You will recall Collection #1, the big aggregation of old breaches. Collections #2 through #5 are now in circulation, and WIRED reports that the five datasets now include some 2.2 billion records. It's big, to be sure, but how consequential this sort of information will prove remains to be seen.
Google has joined Facebook in acknowledging that it paid users to allow access to their phones, TechCrunch says. Mountain View said yesterday that it was stopping the practice.
Both Google's and Facebook's pay-for-access plans are attracting a great deal of hostile scrutiny, NPR reports. As Fortune notes, Apple may be Facebook's toughest regulator). The Washington Post, the Telegraph, and WIRED all observe that, public expressions of contrition aside, Facebook seems to be shrugging off its string of bad news, at least in terms of the results it reports, but Big Tech as a whole is increasingly looking like the steel industry near the end of the Gilded Age.

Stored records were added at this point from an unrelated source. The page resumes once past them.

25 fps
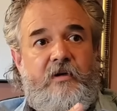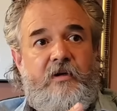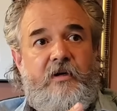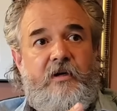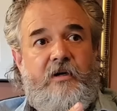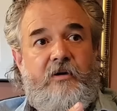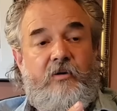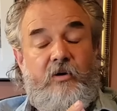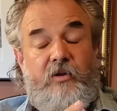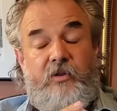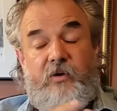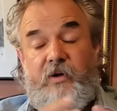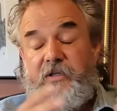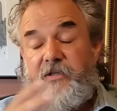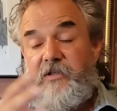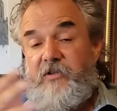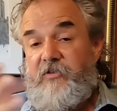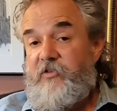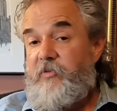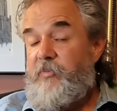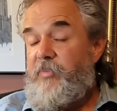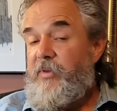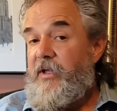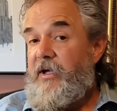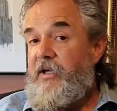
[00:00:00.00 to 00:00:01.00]
Uh, although I did
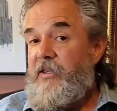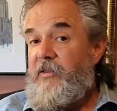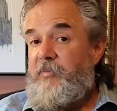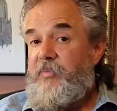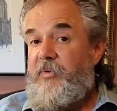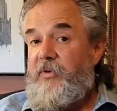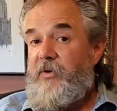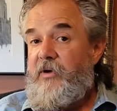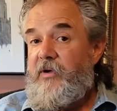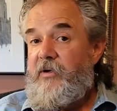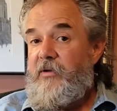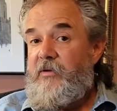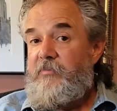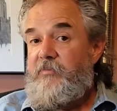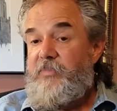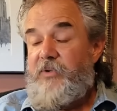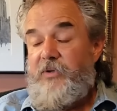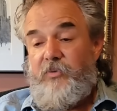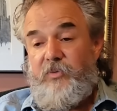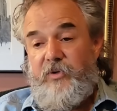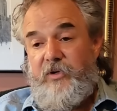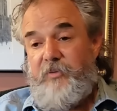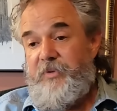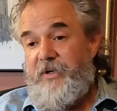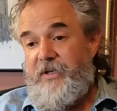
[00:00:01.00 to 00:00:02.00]
supply the part, but
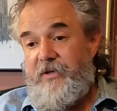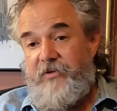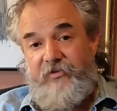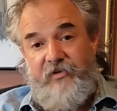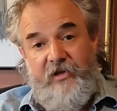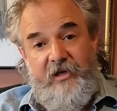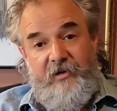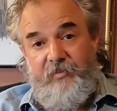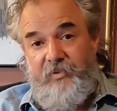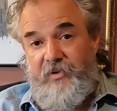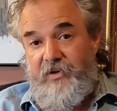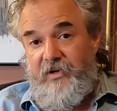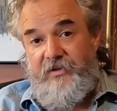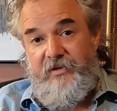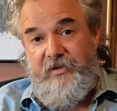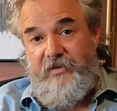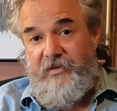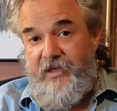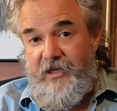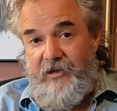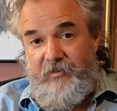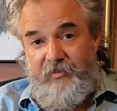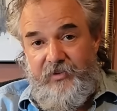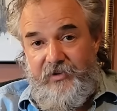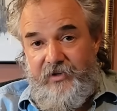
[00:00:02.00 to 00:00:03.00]
it would have been the same part that
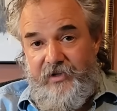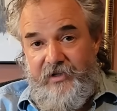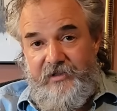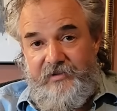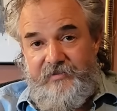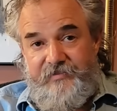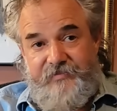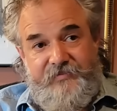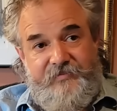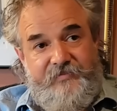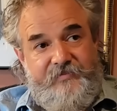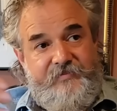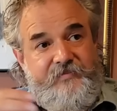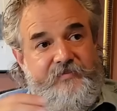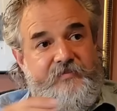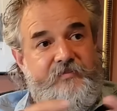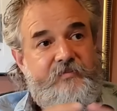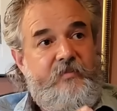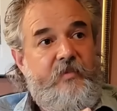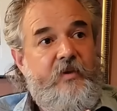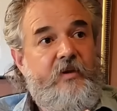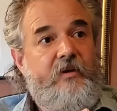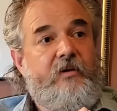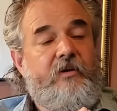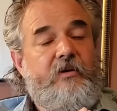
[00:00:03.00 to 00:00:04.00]
they bought.
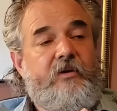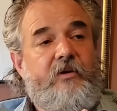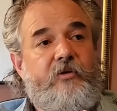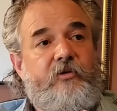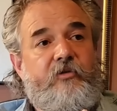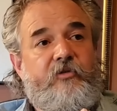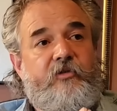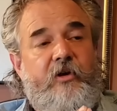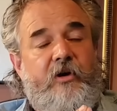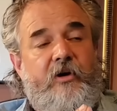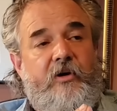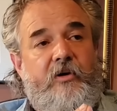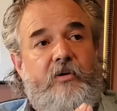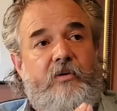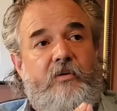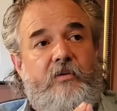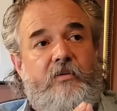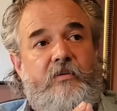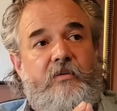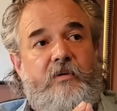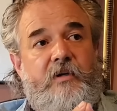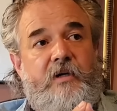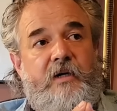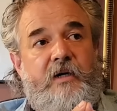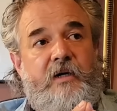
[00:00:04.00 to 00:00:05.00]

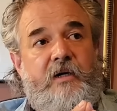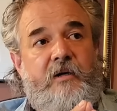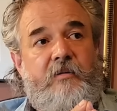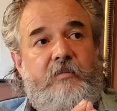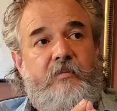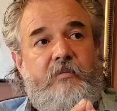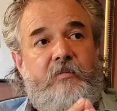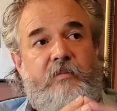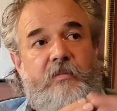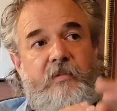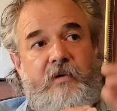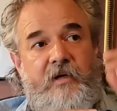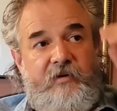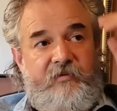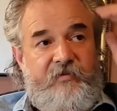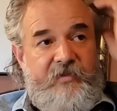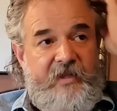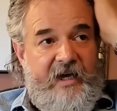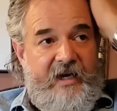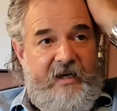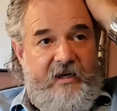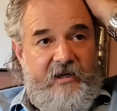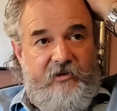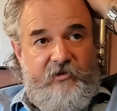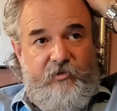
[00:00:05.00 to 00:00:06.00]
So um, if
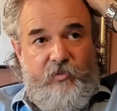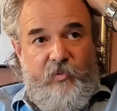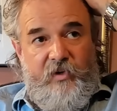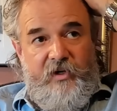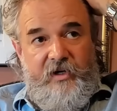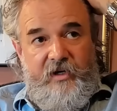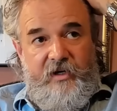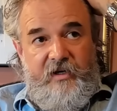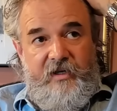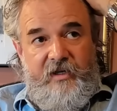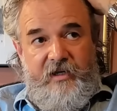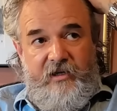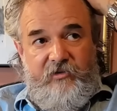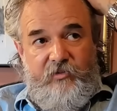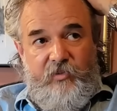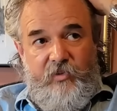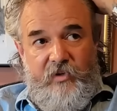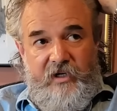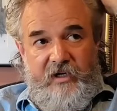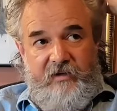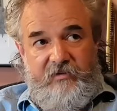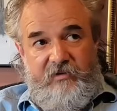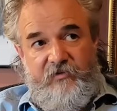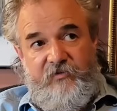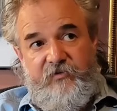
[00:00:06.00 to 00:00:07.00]
that is what it is, we're
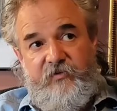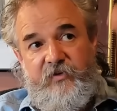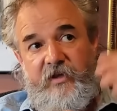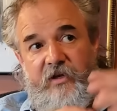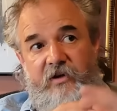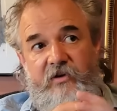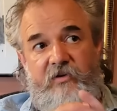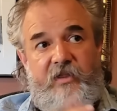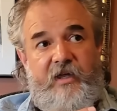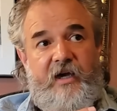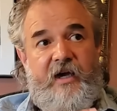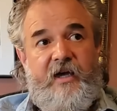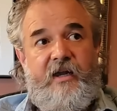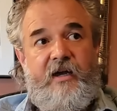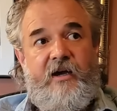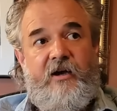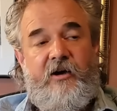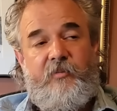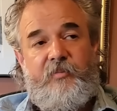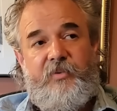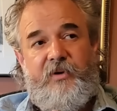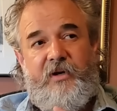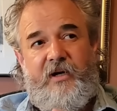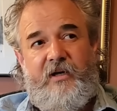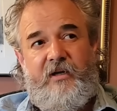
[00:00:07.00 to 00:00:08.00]
gonna have to figure that
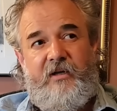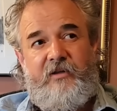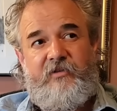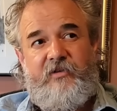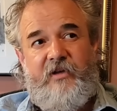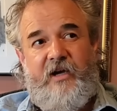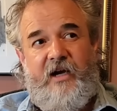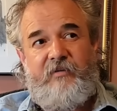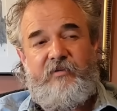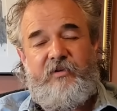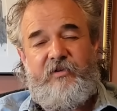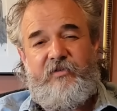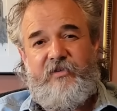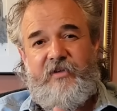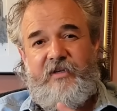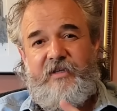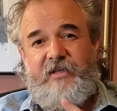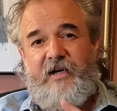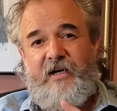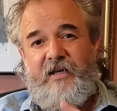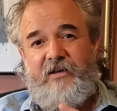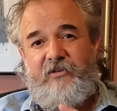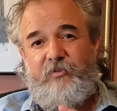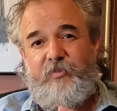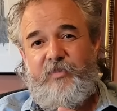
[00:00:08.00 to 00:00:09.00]
out. But I, it's obviously
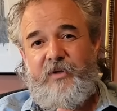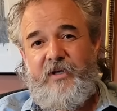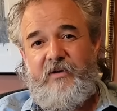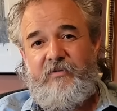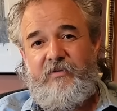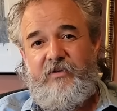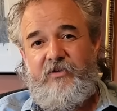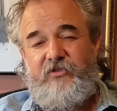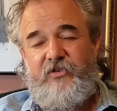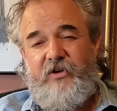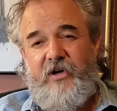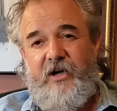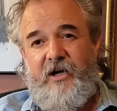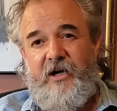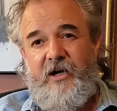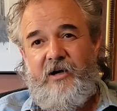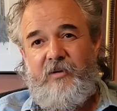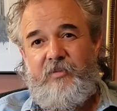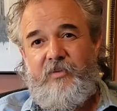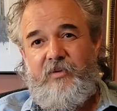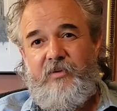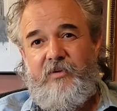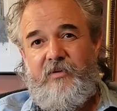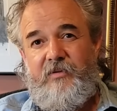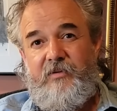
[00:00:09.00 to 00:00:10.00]
not as big of a
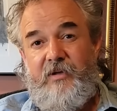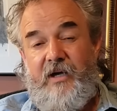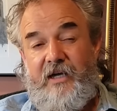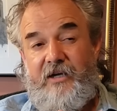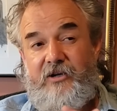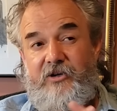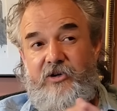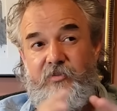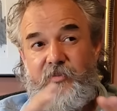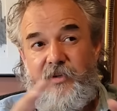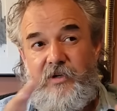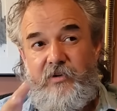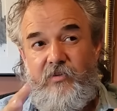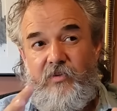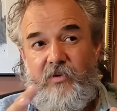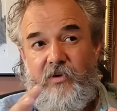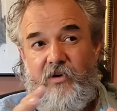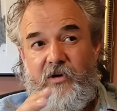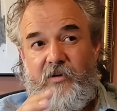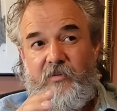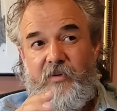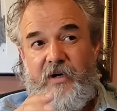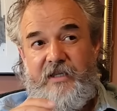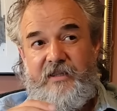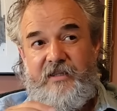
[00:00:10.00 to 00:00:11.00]
job. I could be
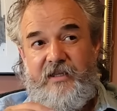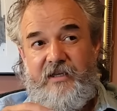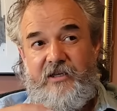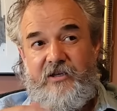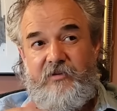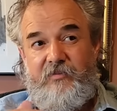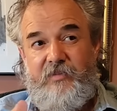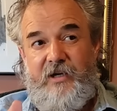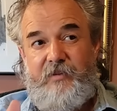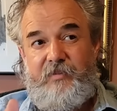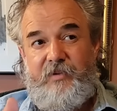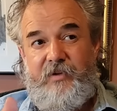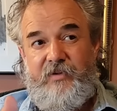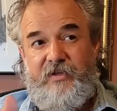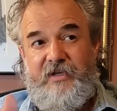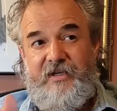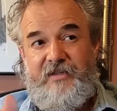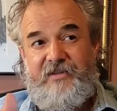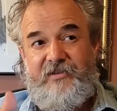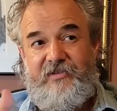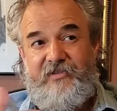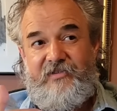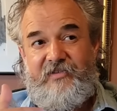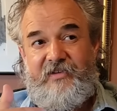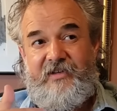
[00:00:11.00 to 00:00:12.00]
wrong. I think you might be able to
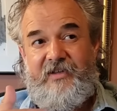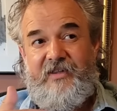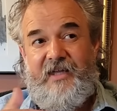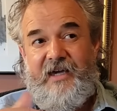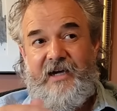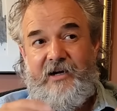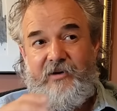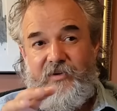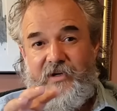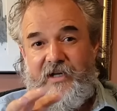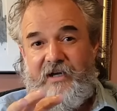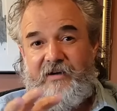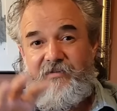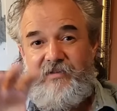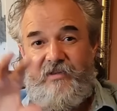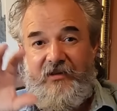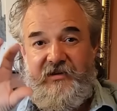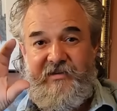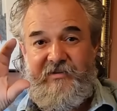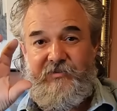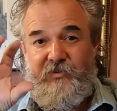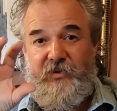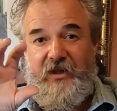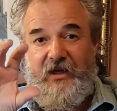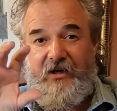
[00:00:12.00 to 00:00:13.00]
get the seal out without having to,
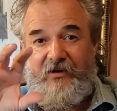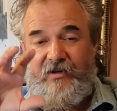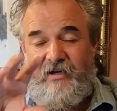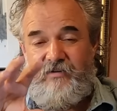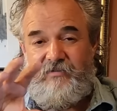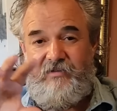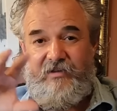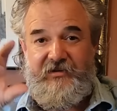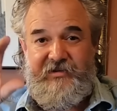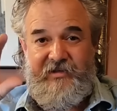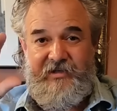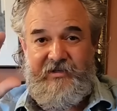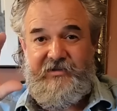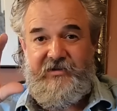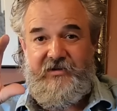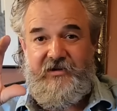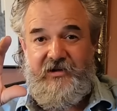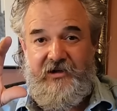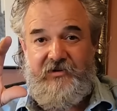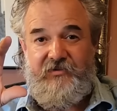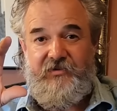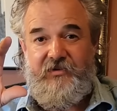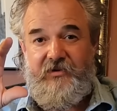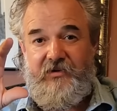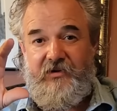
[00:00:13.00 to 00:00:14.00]
without having to take the
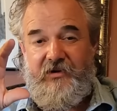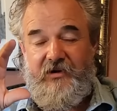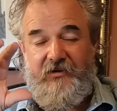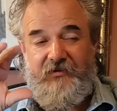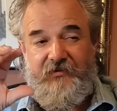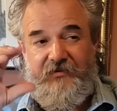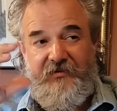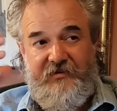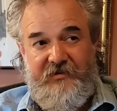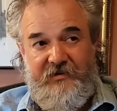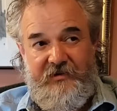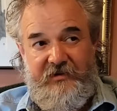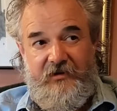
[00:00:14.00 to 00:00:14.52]
cover off.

With information operations, lies usually receive a bodyguard of truth. Witness the story, as reported by the Washington Post, of Russian claims that Special Counsel Mueller's office has been hacked. That's the lie. The truth that guards it is a set of documents involving the Special Counsel's case against a Russian firm: genuine documents that were obtained through regular legal disclosure, not by hacking.
The US Justice Department is preparing to disrupt North Korea's Joanap botnet.
New York's Attorney General is investigating Apple for its allegedly tardy reaction to the FaceTime bug.